According to a further embodiment of the invention, the enzyme preparation is optionally augmented with additional proteolytic, and cell wall degrading enzymes depending on the type of protein material used. Examples of such enzyme include but not limited to arabinase, protease, and /or beta glucanase, pentosanase, polygalactrunase, pectin methyl esterase, phytase, endocellulase, hemicellulase used either alone or in combination thereof.

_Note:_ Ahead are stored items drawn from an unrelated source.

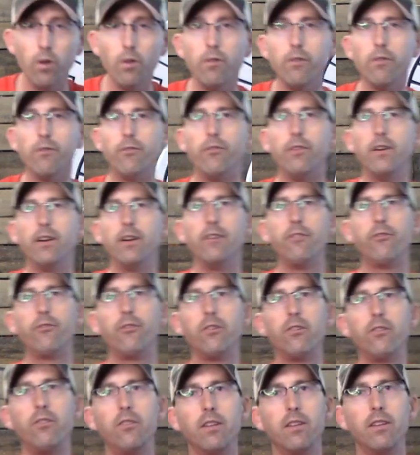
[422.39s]
The very
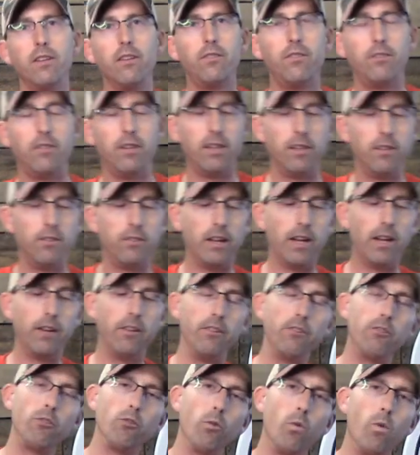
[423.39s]
first thing that stands
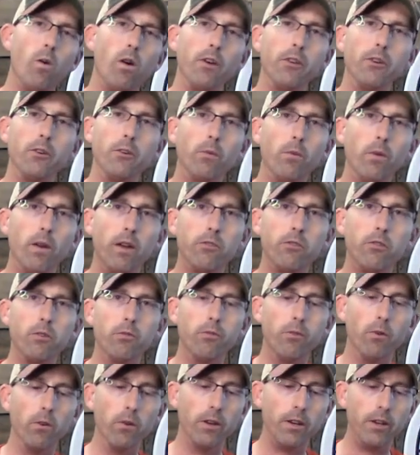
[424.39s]
out is the water
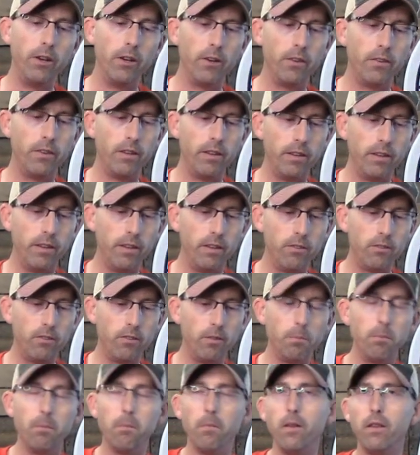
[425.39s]
reservoir here that
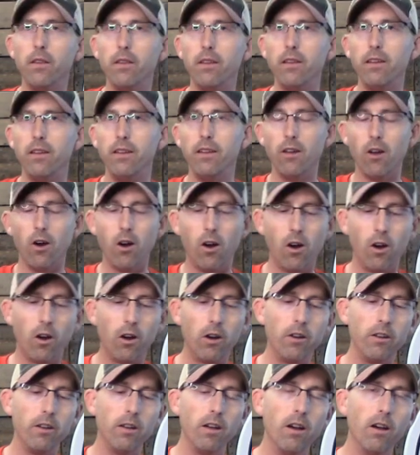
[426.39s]
is the
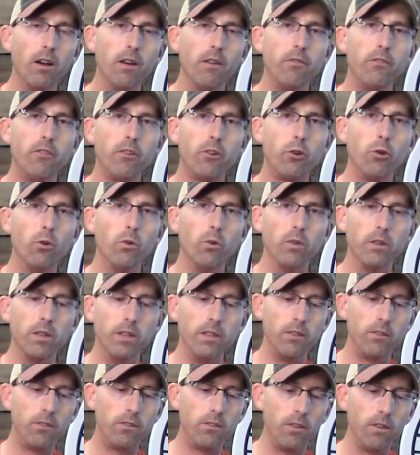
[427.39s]
heart of the
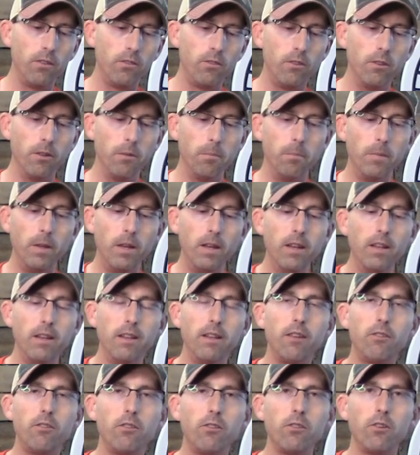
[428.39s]
cooling system.
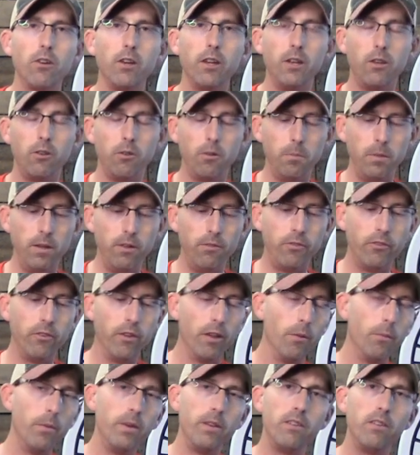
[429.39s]
This is going to be
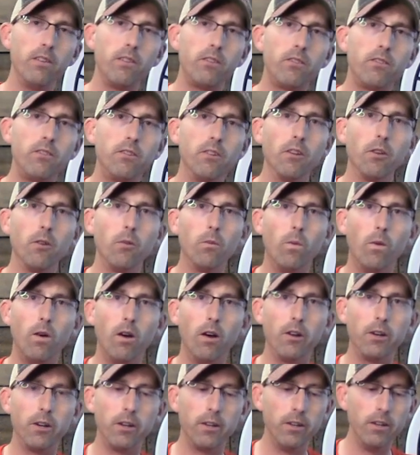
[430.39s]
filled with distilled
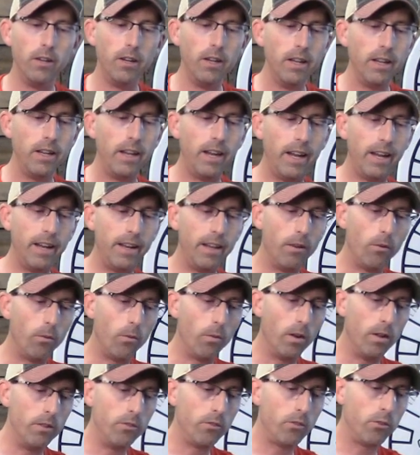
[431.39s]
water and it
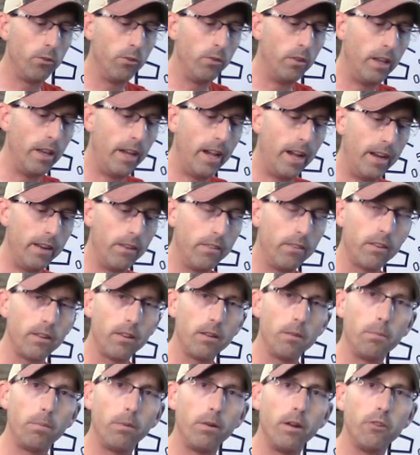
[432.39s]
runs through the head of the
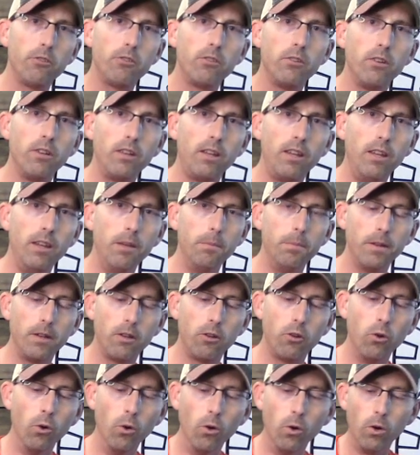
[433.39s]
compressor to keep it
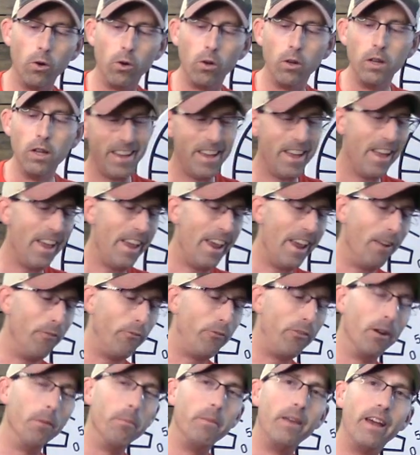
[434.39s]
cool. And
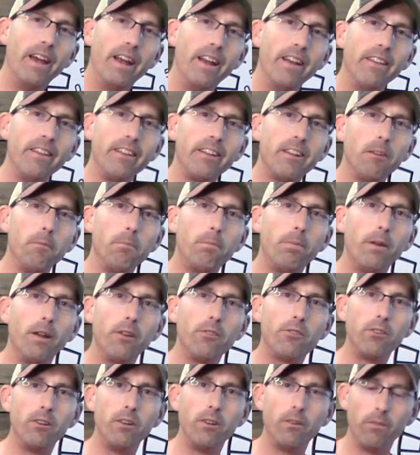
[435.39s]
from the head of the
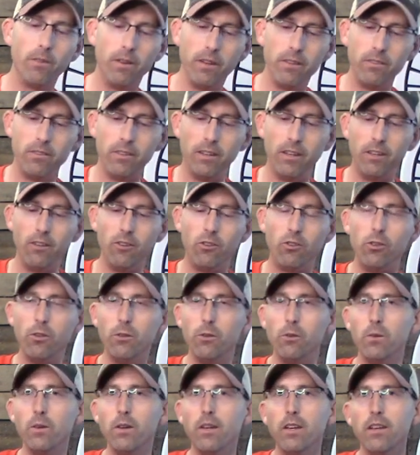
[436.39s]
compressor, it runs
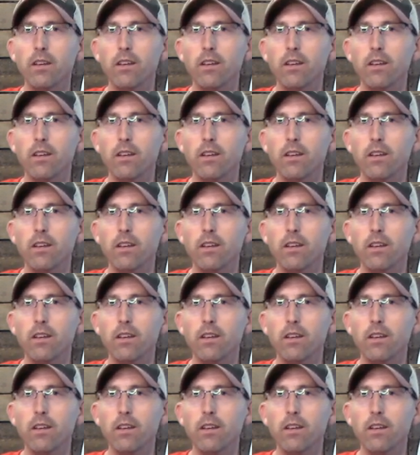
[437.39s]
into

According to a preferred embodiment of the invention, the enzyme preparation optionally further comprises at least one enzyme selected from enzymes having xylanase activity, mannanase activity, esterase activity, protease activity, phytase activity or amylase activity. According to an embodiment of the invention, the enzymes having xylanase activity of at least 5000 u/gm are incorporated. According to a preferred embodiment, xylanases having an activity between 5,000-30,000 u/gm are incorporated. Non-limiting example of xylanase incorporated in the invention is pentosanase.

According to an embodiment of the invention, the enzymes having mannanase activity of at least 10,000 u/gm are incorporated. According to a preferred embodiment, mannanases having an activity between 10,000-50,000 u/gm are incorporated.

According to an embodiment of the invention, the enzymes having esterase activity of at least 200 u/gm are incorporated. According to a preferred embodiment, esterases having an activity between 200- 1000 u/gm are incorporated. Non-limiting example of the enzyme having esterase activity is pectin methyl esterase.

According to an embodiment of the invention, the enzymes having protease activity of at least 10,000 u/ gm are incorporated. According to a preferred embodiment, proteases having an activity between 10,000 -50,000 u/gm are incorporated. According to an embodiment of the invention, proteases are selected from at least one of basic, neutral or acid protease. According to a preferred embodiment, the enzyme having protease activity is acid protease. According to yet another preferred embodiment, the enzyme having protease activity is fungal acid protease.

According to an embodiment of the invention, enzymes having phytase activity of at least 2,000 u/ gm are incorporated. According to a preferred embodiment, amylases having an activity between 2,000 - 8,000 u/ gm are incorporated. According to an embodiment of the invention, the enzymes having amylase activity of at least 3,500 u/ gm are incorporated. According to a preferred embodiment, amylases having an activity between 3,500 - 6,000 u/ gm are incorporated. According to an embodiment of the invention, amylases are selected from at least one of alpha amylase or beta amylase. According to a preferred embodiment, the enzyme having amylase activity is alpha amylase. According to yet another preferred embodiment, the enzyme having amylase activity is fungal alpha amylase.

The enzyme preparation further comprises at least one inert filler selected from but not limited to lactose, sucrose, starch derivatives, microcrystalline cellulose, malto dextrin or the like.

According to an embodiment of the invention, the source of soy protein is selected from but not limited to soya grits, defatted soy flour or soya meal.

In accordance with another embodiment, the invention relates to use of the enzyme preparation of to provide a soy protein concentrate from a material containing at least one source of soy protein.

Further, the invention relates to a method for providing soy protein concentrate comprising the steps of contacting a material comprising at least one source of soy protein with the enzyme preparation of the present invention in a range of 0.025-1% at a moisture level of 30-70%; incubating the material with the enzyme preparation for 1 to 4 hours; and, processing the material to obtain a soy protein concentrate. According to an embodiment, the method comprises steps of spraying water onto a material containing at least one source of soy protein to moisten it and treating the said material with the enzyme preparation of the present invention in a range of 0.025-1% at a moisture level of 30-70%, incubating the material with the enzyme preparation for 1 to 4 hours. The enzyme preparation acts on oligosaccharides, cellulosic material and other carbohydrates present in the said material; solubilises them and increases the availability of the inherent protein and quality of the final product. The material is then processed to obtain a protein concentrate having little or no oligosaccharide content.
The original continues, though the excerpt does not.